DELİLLERİN DEĞERLENDİRİLMESİ VE GEREKÇE
Dava, davacının, davalı ile aralarındaki hazır beton alım satım işine ilişkin 13 faturanın ödenmemesi sebebiyle borcun tahsili için başlatılan icra takibine itirazın iptaline ilişkindir.
Takip talebine itiraz edilen alacaklı, itirazın tebliği tarihinden itibaren bir sene içinde mahkemeye başvurarak, genel hükümler dairesinde alacağının varlığını ispat suretiyle itirazın iptalini dava edebilir.

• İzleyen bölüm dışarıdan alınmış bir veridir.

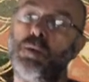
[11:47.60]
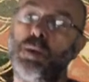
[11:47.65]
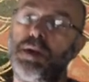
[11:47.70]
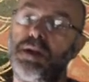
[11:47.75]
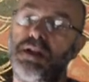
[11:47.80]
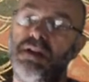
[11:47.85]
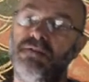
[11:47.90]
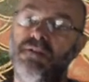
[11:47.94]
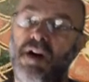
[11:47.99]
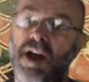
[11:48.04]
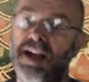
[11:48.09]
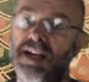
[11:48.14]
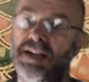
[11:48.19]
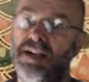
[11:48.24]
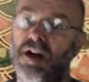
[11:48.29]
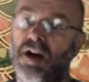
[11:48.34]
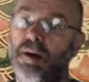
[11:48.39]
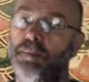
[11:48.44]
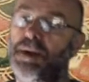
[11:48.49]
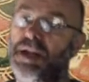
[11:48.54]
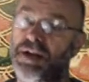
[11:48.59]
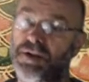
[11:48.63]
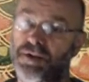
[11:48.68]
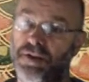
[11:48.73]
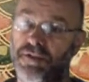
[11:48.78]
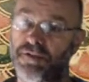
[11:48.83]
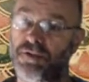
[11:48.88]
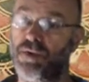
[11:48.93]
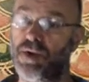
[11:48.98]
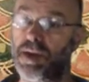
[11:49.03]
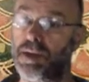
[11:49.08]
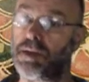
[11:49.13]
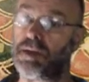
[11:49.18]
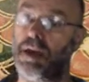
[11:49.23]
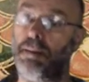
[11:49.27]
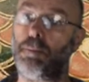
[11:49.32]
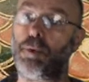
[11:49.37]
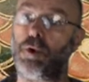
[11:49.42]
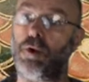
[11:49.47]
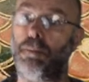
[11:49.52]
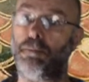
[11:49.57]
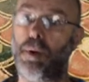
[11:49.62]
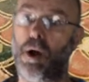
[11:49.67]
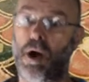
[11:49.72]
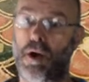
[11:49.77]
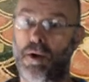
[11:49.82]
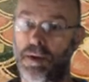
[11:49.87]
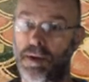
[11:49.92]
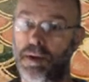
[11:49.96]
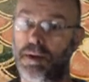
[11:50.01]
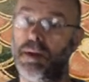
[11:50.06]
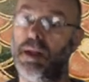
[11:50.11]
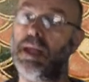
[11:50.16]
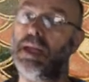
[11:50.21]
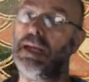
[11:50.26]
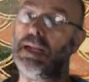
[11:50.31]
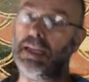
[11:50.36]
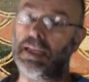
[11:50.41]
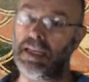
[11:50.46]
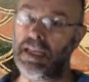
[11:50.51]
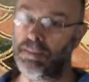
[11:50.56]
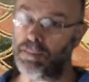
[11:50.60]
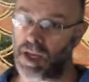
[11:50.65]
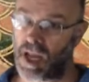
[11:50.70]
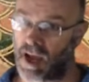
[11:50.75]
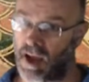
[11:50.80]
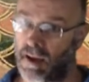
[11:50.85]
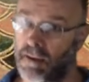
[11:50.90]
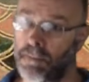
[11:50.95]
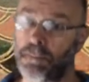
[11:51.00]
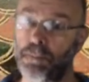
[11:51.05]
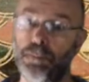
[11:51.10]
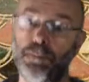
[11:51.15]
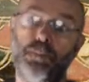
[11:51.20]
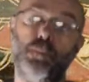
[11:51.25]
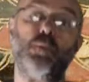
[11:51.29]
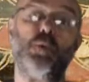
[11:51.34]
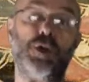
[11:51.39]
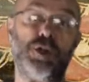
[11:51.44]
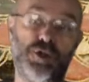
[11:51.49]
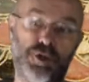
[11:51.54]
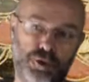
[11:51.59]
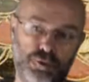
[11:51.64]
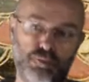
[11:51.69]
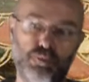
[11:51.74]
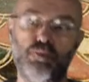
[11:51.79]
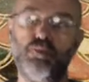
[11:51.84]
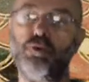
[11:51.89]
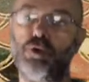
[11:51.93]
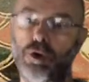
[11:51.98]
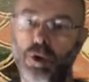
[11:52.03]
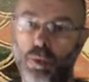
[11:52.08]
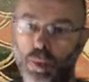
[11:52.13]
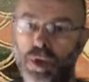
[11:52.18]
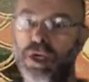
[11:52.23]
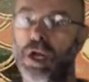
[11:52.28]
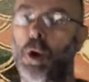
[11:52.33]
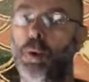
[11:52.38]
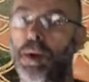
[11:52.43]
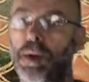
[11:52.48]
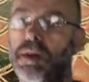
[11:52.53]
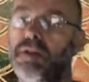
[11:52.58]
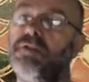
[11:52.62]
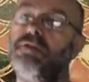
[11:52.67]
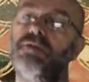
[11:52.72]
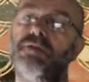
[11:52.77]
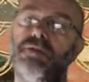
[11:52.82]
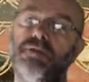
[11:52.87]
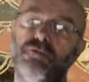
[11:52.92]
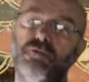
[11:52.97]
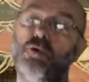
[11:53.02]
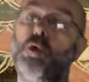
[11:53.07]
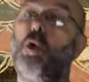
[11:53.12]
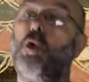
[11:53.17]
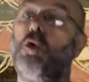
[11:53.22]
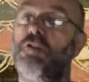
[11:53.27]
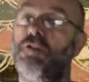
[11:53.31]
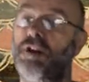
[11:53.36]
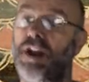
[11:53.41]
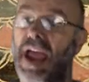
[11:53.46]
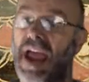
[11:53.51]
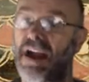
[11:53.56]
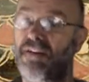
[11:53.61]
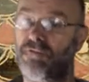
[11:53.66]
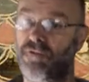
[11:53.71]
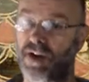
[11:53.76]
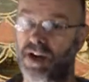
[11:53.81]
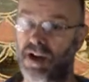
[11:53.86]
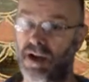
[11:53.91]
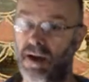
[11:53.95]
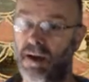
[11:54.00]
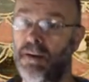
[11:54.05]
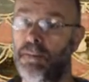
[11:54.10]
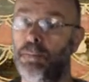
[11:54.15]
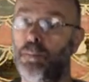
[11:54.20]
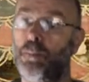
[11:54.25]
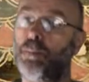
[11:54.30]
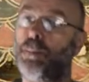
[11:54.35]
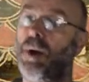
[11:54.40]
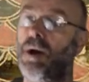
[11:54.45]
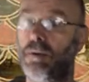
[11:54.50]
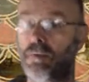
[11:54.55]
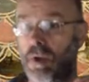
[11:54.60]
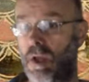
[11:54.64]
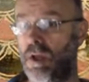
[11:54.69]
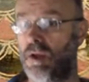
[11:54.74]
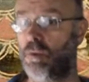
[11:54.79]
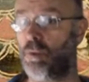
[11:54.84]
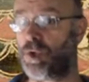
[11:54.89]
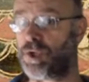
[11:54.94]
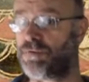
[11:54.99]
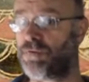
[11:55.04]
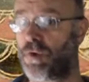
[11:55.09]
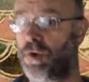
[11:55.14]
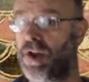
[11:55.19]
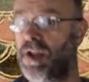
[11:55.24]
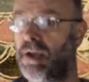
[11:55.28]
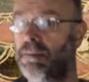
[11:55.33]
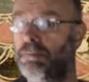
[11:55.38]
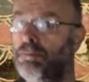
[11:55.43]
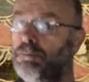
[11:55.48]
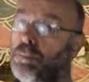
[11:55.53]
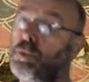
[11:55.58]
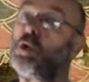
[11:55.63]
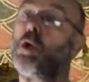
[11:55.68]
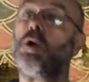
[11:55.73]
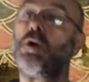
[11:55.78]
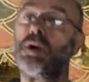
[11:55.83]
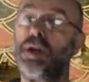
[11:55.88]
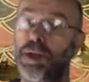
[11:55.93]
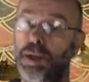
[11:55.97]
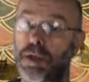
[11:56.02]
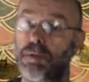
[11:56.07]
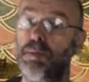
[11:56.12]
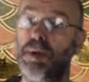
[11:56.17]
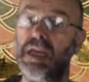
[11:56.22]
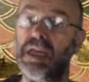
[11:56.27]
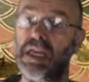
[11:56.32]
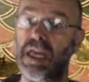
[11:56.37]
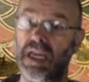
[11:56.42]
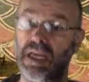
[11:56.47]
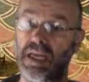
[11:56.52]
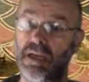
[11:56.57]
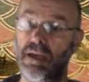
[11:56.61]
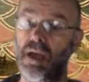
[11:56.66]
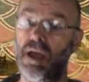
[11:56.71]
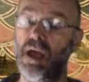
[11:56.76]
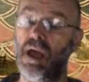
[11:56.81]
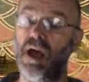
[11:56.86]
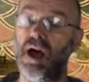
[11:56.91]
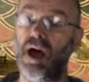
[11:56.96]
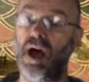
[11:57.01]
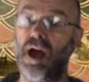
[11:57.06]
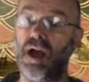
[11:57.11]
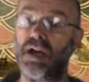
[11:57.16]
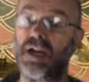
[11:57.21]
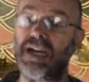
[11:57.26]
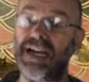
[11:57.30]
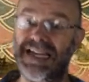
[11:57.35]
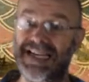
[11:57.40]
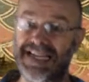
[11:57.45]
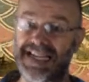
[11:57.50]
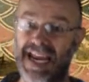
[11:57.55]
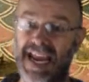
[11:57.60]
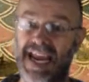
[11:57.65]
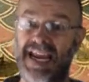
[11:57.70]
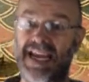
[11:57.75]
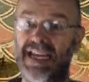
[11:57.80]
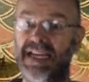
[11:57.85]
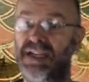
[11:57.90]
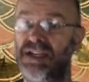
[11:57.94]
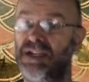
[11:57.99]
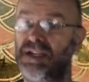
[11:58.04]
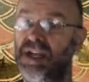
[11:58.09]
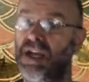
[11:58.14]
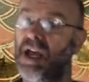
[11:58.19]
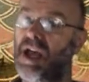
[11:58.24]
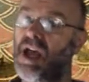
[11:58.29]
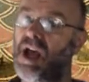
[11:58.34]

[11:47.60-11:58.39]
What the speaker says: was divided up into three separate parts. Libya, which we know as northern Africa, but which for him, broadly speaking, contained,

Davaya konu Gaziosmanpaşa …….. İcra Dairesinin ….. esas sayılı dosyasının incelenmesinde; alacaklı/davacı ……. Beton Mad. Ltd.Şti. tarafından, borçlu/davalı ……. Yatırım Yapı A.Ş. aleyhine 56.969,21-TL toplam alacak (faturadan kaynaklı) için icra takibi yapıldığı, borçlunun süresi içerisinde borca itiraz ettiği ve takibin durdurulduğu, itiraz dilekçesinin alacaklıya tebliğ edilmediği, işbu davanın İİK.nun 67.maddesinde belirtilen bir yıllık hak düşürücü süre içerisinde açıldığı tespit edilmiştir.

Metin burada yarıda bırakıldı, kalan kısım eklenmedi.